If. People are giving, instructions from their objectives to the LLM that this is what I expect to see, is the output actually adhering to those. This just baby steps here, totally, resonate with the direction of adapting them, the model. From a preference alignments perspective seems like a very exciting space.
Yeah, and this is also very crucial what you're describing, which is, let's say you align on a set of preferences and you're tailoring them. You want to know, can you then track progress against your new set of objectives? So it's super important. It's actually critical. It's part of the same problem space.
That's awesome. So we made three predictions, but now let's get onto the hot takes. If there was like one thing that like, being fortune tellers right now, a year from now, what would be [00:36:00] you would want to see?

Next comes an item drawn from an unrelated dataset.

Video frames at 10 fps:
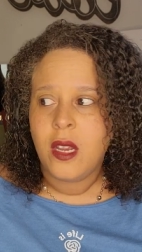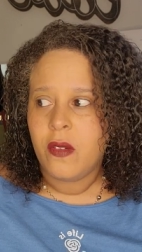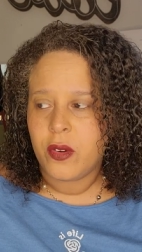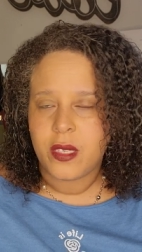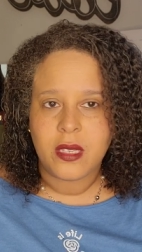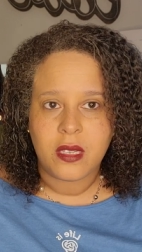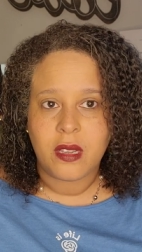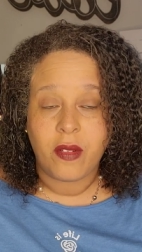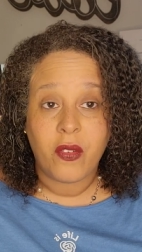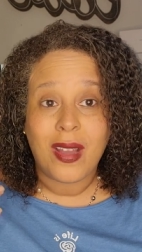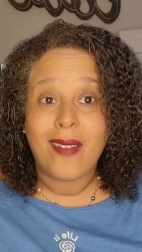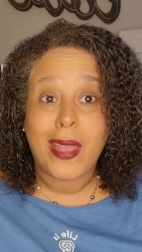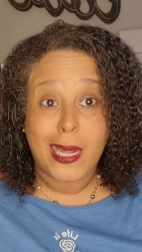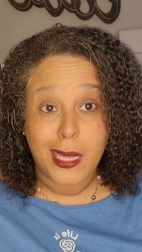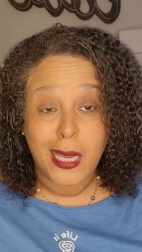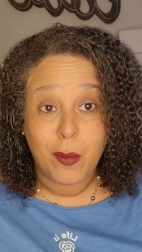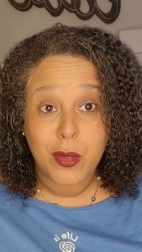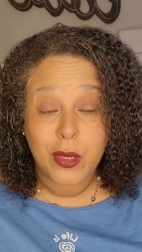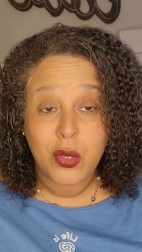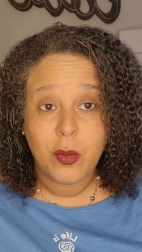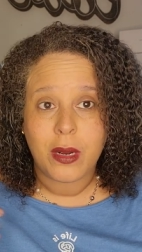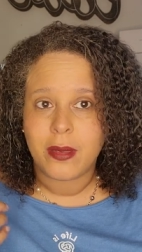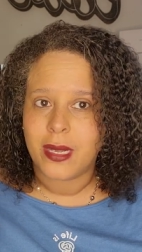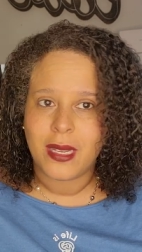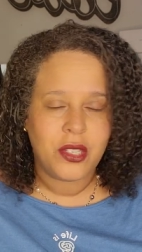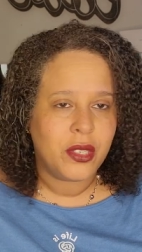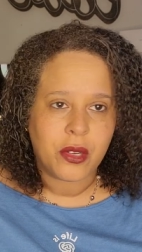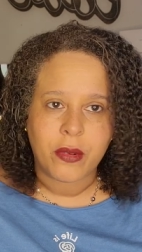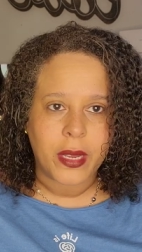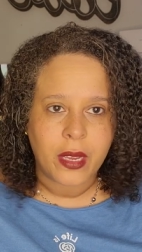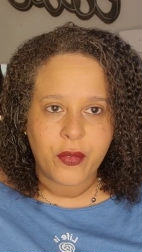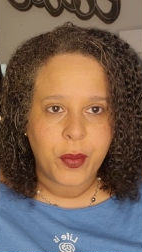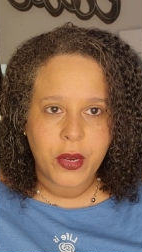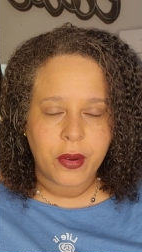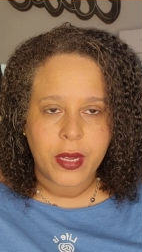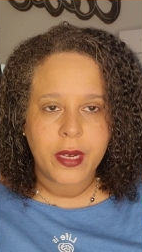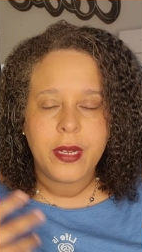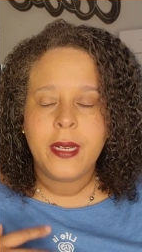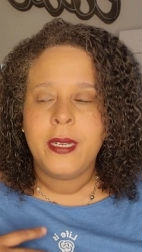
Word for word: versus the 75 and it came with a tube. And I was like, that's just a great gift, period.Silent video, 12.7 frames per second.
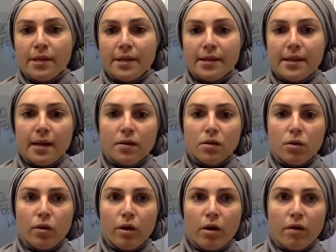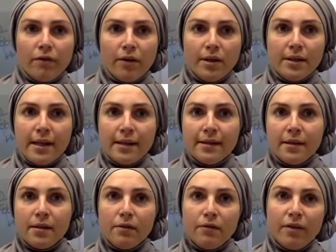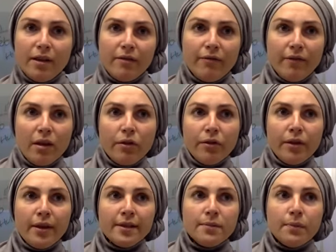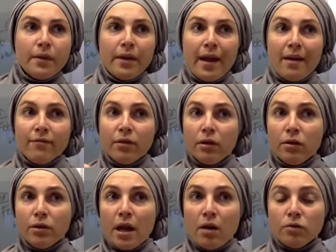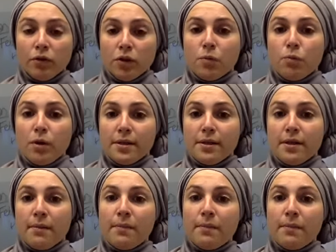is that so they are very sensitive, they feel things, but they haven't learned how to express them.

I think we're going to see dual, so dual trends. I think models are going to get bigger, but, and this is mainly for multimodal. I think people are going to push out the boat and see how far they can go. But I also think models are going to get a lot smaller as we better leverage, optimization in a broader way.

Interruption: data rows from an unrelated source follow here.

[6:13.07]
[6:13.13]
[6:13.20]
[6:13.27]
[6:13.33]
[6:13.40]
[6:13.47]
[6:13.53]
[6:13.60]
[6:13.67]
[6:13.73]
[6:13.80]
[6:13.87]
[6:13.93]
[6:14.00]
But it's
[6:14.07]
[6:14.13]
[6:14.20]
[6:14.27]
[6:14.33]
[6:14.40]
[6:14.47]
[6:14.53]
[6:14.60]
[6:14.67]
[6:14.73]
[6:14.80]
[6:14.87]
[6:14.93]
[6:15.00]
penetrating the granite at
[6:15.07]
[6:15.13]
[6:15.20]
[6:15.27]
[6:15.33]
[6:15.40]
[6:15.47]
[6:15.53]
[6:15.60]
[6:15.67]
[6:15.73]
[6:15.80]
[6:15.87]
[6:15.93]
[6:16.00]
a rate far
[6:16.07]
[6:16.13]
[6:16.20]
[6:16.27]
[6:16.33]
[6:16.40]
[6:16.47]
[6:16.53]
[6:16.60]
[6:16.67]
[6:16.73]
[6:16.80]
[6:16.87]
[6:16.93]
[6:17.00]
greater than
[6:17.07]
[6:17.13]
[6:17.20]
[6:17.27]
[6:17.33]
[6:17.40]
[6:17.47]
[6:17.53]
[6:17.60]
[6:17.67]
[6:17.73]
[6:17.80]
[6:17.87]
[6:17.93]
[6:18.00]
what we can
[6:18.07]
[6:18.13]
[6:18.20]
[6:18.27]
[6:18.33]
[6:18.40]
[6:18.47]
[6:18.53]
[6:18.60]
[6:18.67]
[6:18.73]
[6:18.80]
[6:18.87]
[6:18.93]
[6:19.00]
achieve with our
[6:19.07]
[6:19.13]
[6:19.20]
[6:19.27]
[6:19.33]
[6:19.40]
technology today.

So optimization, the inference space, and also data, optimization where we stratify our dataset. And so that's pretty exciting. I do a lot of work on efficiency at scale. And so for me, it's super interesting to think about how we do more with less. And what's your hot take? You can't get away with that.
Bringing up the cuff, I think one of the biggest, bottlenecks I've seen in, I deeply care about, teams being able to adopt this technology for every single use case. And I love the the idea of adaptation and this for these LLMs. I think, one of the big things, if you look at, what, every business is thinking about is like, Oh, there were a lot of POCs this last [00:37:00] year, we've been trying to productionize, a lot of these this year, but it's been taking much longer than we expected to, next year, I would want there to be a world where every AI developer.
Knows exactly what they need to do to leverage this technology confidently. And this is, intentionally high level, but because there are few different aspects to it, but, Really, in, in, in a minute, it will be, it's basically a combination of having the right trust layer, having the right regulations and having the right foundational, capabilities of these models to adapt.
And the three combination will give us a much better framework, and accelerate adoption of GenAI in the world. Yeah, I do fundamentally believe that adaptability and also, the ability for, I think one of the things I see is how do end stakeholders quickly shape and provide feedback to guide and align some of these models and efficiently.
So it doesn't take [00:38:00] much time. I think this is one of the most fun problems to work on. Amazing. So excited. So happy to speak to you. This was an amazing conversation. Thanks a lot, Sarah.